Firmai i documenti del divorzio senza che la mano mi tremasse. Lorenzo, dall’altra parte del tavolo, mi lanciò i fogli con un sorrisetto sprezzante e disse: “A me gli appartamenti e i soldi. A te restano i ruderi di quella fabbrica marcia. Vai pure a marcire lì.

”
Non risposi. Sorrisi in silenzio, firmai ogni pagina con calma e raccolsi la mia copia. Lui non si accorse nemmeno che tra quei fogli c’era un documento che non si era degnato di leggere. Una settimana dopo, arrivò davanti alla fabbrica per deridermi.
Indossava l’abito costoso, quella giacca che gli avevo regalato per il nostro decimo anniversario. Si fermò sulla soglia e il sorriso gli si spense. Sul cancello non c’era più la vecchia insegna arrugginita. Al suo posto, un cartello nuovo di zecca: “Progetto Orizzonte – Cantiere autorizzato”.
“Che cos’è questo? ”, chiese con la voce strozzata. “Il futuro”, risposi. Entrò dietro di me mentre spiegavo che la fabbrica non era una rovina qualsiasi.
Vent’anni prima, mio padre aveva comprato quel terreno per una ragione precisa: ci passava sotto un’area di espansione industriale, già pianificata dal comune. Lui, l’uomo d’affari che si vantava di saper fiutare gli affari, non aveva mai controllato le carte di mio padre. “Quanto vale? ”, chiese con un filo di voce.
Il notaio che mi accompagnava consultò i documenti e rispose: “Il valore preliminare dell’area è di circa 800. 000 euro. Con l’ampliamento già in trattativa, la stima arriva a 20 milioni. ”
Lorenzo impallidì.
Fece un passo indietro, poi due. “Elena, ti conosco da vent’anni. Non sei capace di queste cose. ”
“No, Lorenzo”, dissi piano.
“Tu amavi la comodità che ti offrivo.

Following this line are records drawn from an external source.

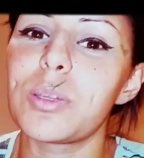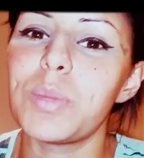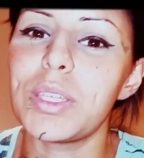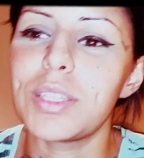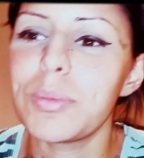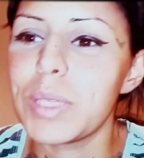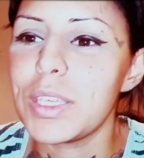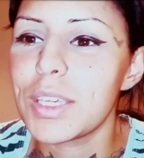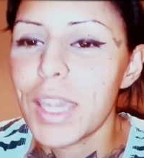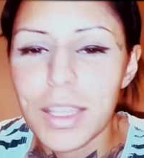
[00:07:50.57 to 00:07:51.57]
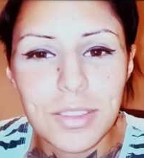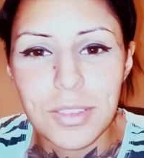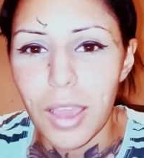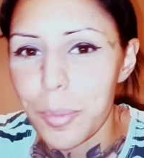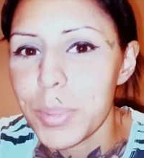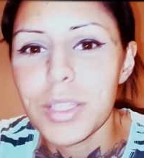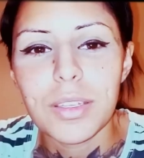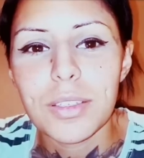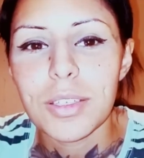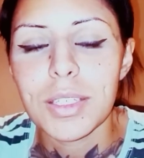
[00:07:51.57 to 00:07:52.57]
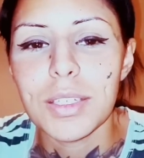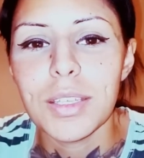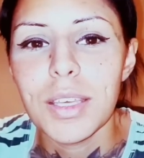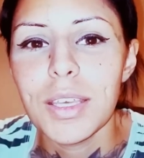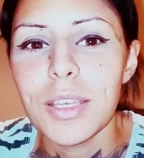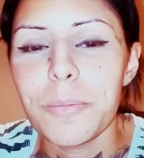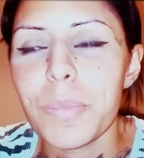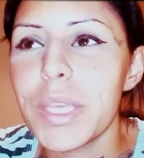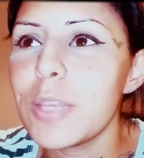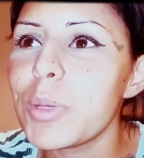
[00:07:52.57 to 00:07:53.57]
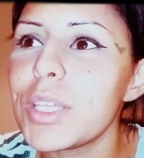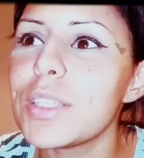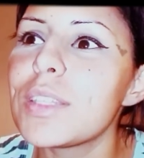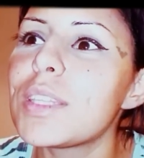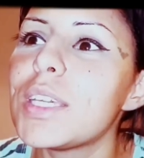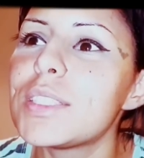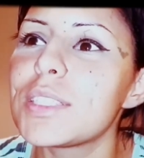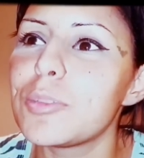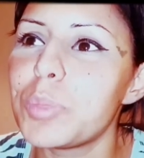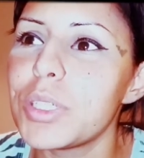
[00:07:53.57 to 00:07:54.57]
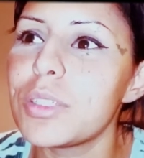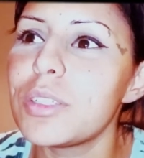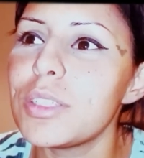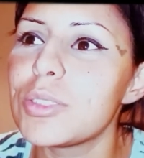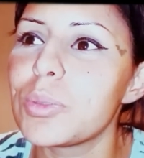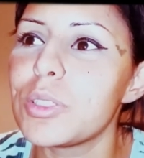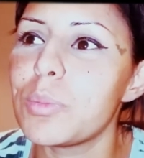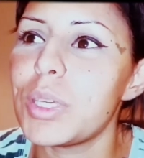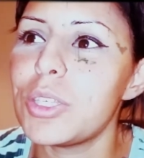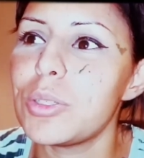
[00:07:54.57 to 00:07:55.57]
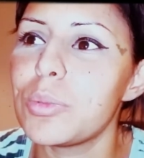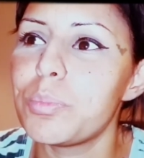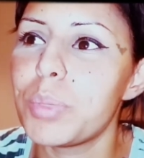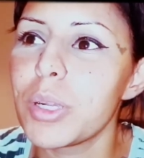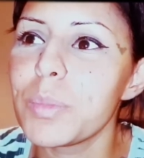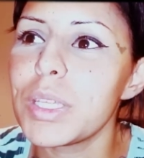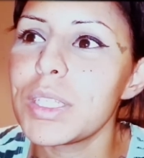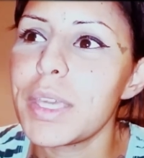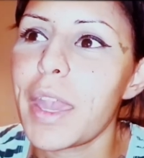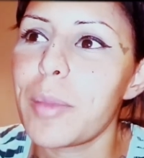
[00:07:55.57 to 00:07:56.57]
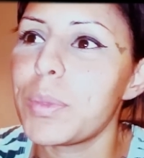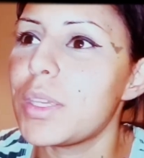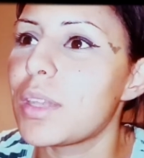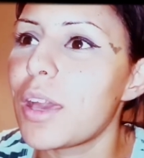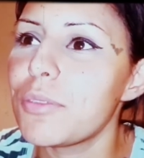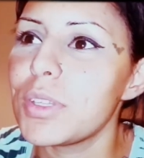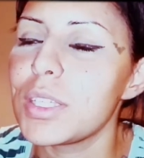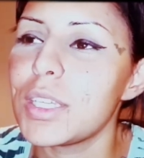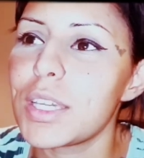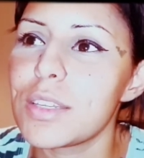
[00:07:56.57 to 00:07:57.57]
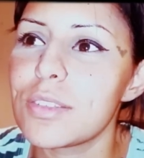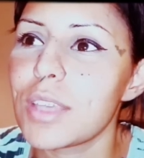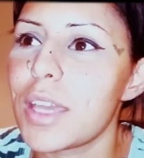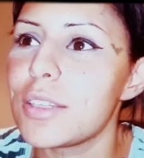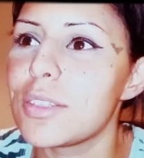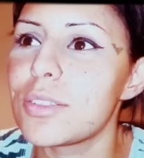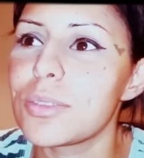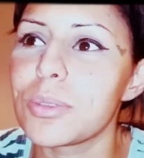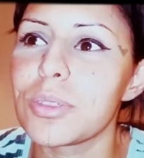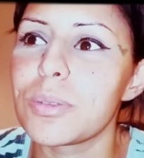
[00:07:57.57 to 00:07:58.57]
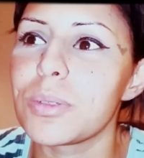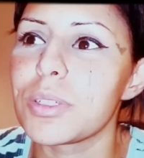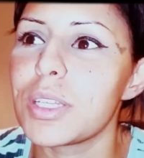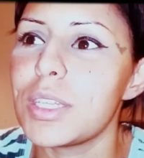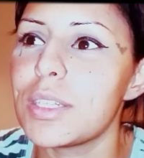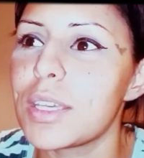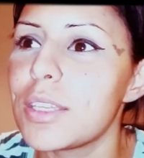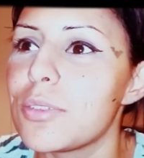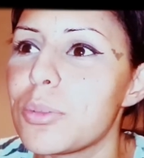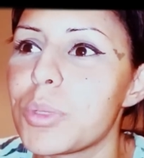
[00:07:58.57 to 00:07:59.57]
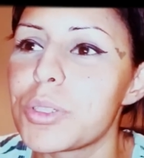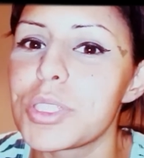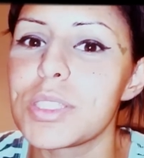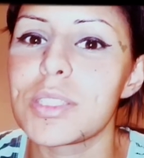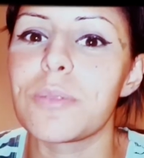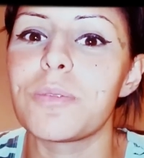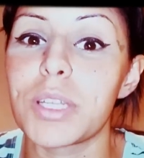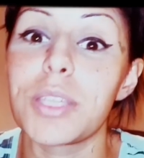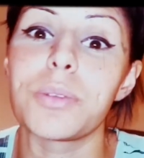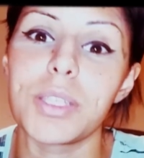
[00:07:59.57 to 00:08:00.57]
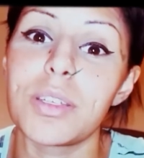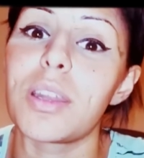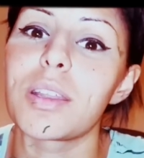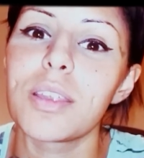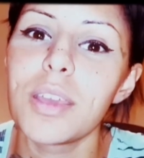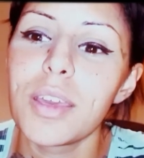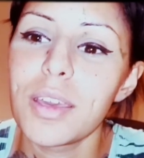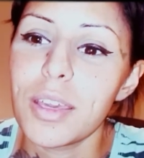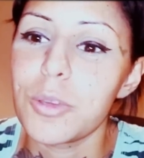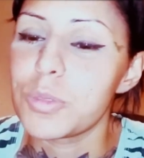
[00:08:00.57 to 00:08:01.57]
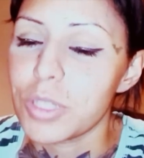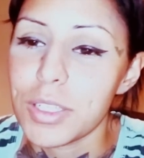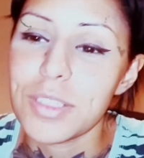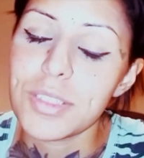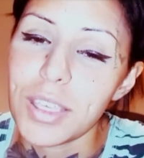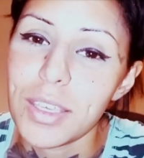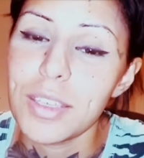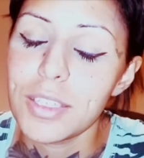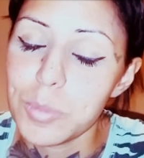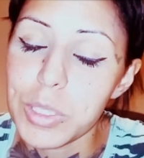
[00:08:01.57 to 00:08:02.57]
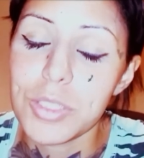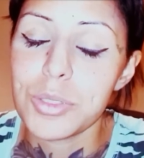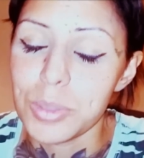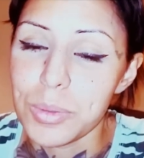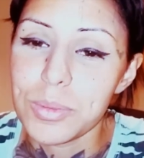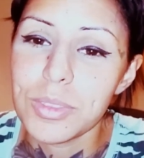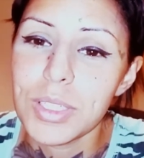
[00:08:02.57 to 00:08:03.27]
I mean, you can't stop it. And anybody that thinks that a pill is going to make you permanently happy and not feel any kind of sadness or any negative emotions is a fucking retard. I'm sorry to say, but it's true.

Non mi hai mai guardata davvero. ”
La settimana dopo, il suo avvocato provò a fare causa, sostenendo che avevo agito in suo nome per comprare la fabbrica. Ma io avevo già parlato con un testimone: un uomo che aveva lavorato con lui per anni e che confermò che Lorenzo aveva cercato di rilevare il terreno alle mie spalle, usando prestanome.
Le sue minacce non servirono a nulla. Deposi tutto alla procura prima dell’udienza. In tribunale, Lorenzo arrivò con Cristina al suo fianco. Lui tentò di fermarmi all’uscita dell’aula, ma mi limitai a dirgli: “Non voglio vendetta.
Voglio solo che risponda finalmente di ciò che fai. ”
La sentenza arrivò settimane dopo. Il giudice accolse la mia richiesta e respinse la sua causa, riconoscendo la malafede dell’ex marito. Lorenzo uscì dall’aula in silenzio, con Cristina che gli stringeva il braccio senza guardarlo.
Io restai lì un momento, davanti al tribunale. Poi presi il telefono e chiamai il capocantiere. “Quando si parte? ”, chiesi.
Rispose: “La prossima settimana, signora. ”
Chiusi la chiamata e guardai il cielo. Mio padre sarebbe stato orgoglioso. Non per i soldi, ma perché finalmente avevo smesso di aspettare che qualcuno mi dicesse chi ero.
Avevo ricostruito la fabbrica, ma soprattutto avevo ricostruito me stessa.